-------- LISTED RECORDS

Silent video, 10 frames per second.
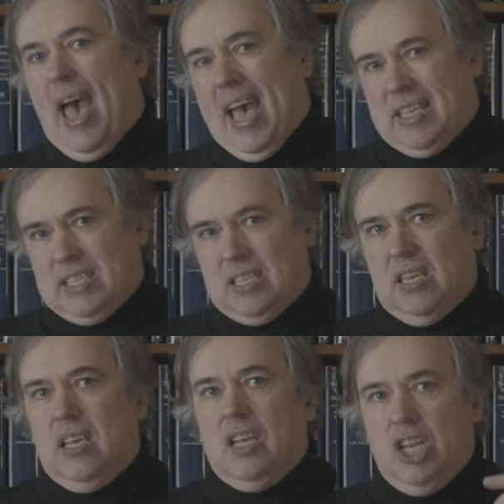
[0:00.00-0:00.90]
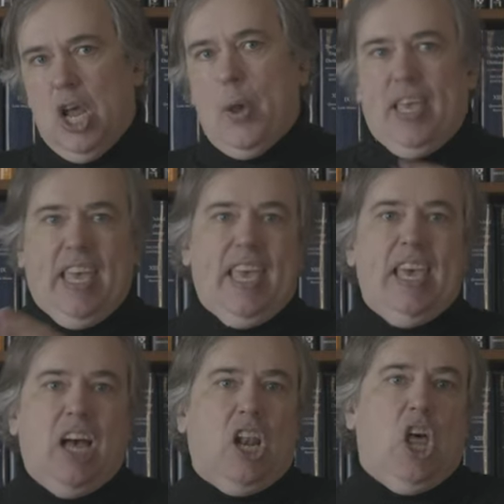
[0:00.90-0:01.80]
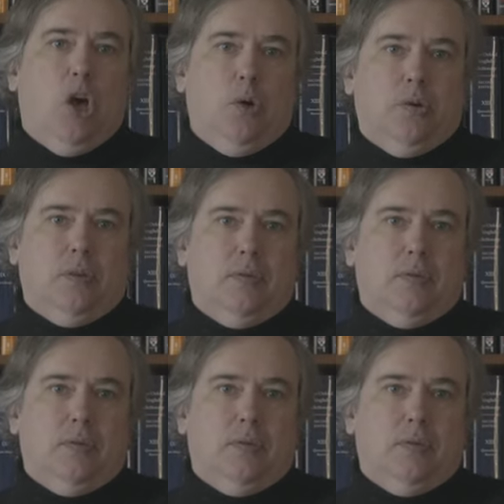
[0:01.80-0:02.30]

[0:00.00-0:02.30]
S, knowing E alone.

----------------

◆ EXERCISE PROMPT ◆
No pictures belong in the copy. Repeat the listing above exactly.

◆ RESULT FOR THIS EXERCISE ◆
Silent video, 10 frames per second.
[0:00.00-0:00.90]
[0:00.90-0:01.80]
[0:01.80-0:02.30]

[0:00.00-0:02.30]
S, knowing E alone.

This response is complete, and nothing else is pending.